院長コラム
新型コロナウイルスと川崎病
新型コロナウイルスと川崎病
最近、新型コロナウイルスに感染した小児で川崎病に類似した症状をきたす症例が欧米から相次いで報告され、
日本のメディアでも話題になっています。
私は勤務医時代に、軽症から最重症例まで500例を超える川崎病急性期の患者さんを診て治療してきました。
瀬田三愛小児科に移ってからも毎年3~4例の川崎病患者さんを診断しています。
先日Web会議中継で、新型コロナウイルス感染小児に川崎病様症状を合併した、
という欧米からの十数例の症例報告を見ましたが、いずれの症例も通常の川崎病とはかなり病状が異なっていました。
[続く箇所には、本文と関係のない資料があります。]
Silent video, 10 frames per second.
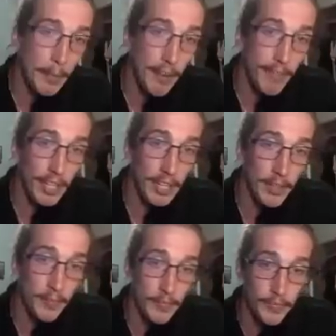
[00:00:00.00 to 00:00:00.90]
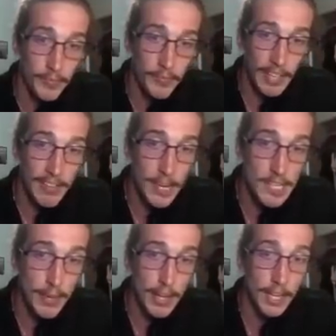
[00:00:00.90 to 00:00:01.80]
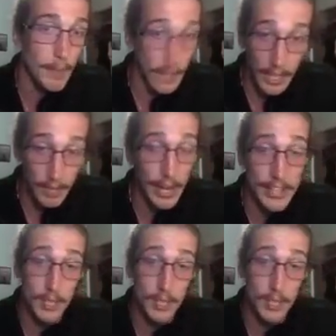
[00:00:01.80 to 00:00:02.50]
feet, give him my Spladle hip, and right to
また、私が運営委員を務めている日本川崎病学会 http://www.jskd.jpで日本国内での簡易調査が行われましたが、
直近3か月間の川崎病罹患件数、重症例の割合ともに例年とほぼ同様であり、
新型コロナウイルス感染小児で川崎病様症状をきたした症例は1例も報告されませんでした。
新型コロナウイルス感染に伴う川崎病様疾患は、川崎病とは別のものと考えるのが妥当ですが、
サイトカインストームの関与、冠動脈瘤をきたす症例の存在など、川崎病との共通点も認められており、
川崎病の病因解明をも含めて、今後の研究・検討が必要と考えられます。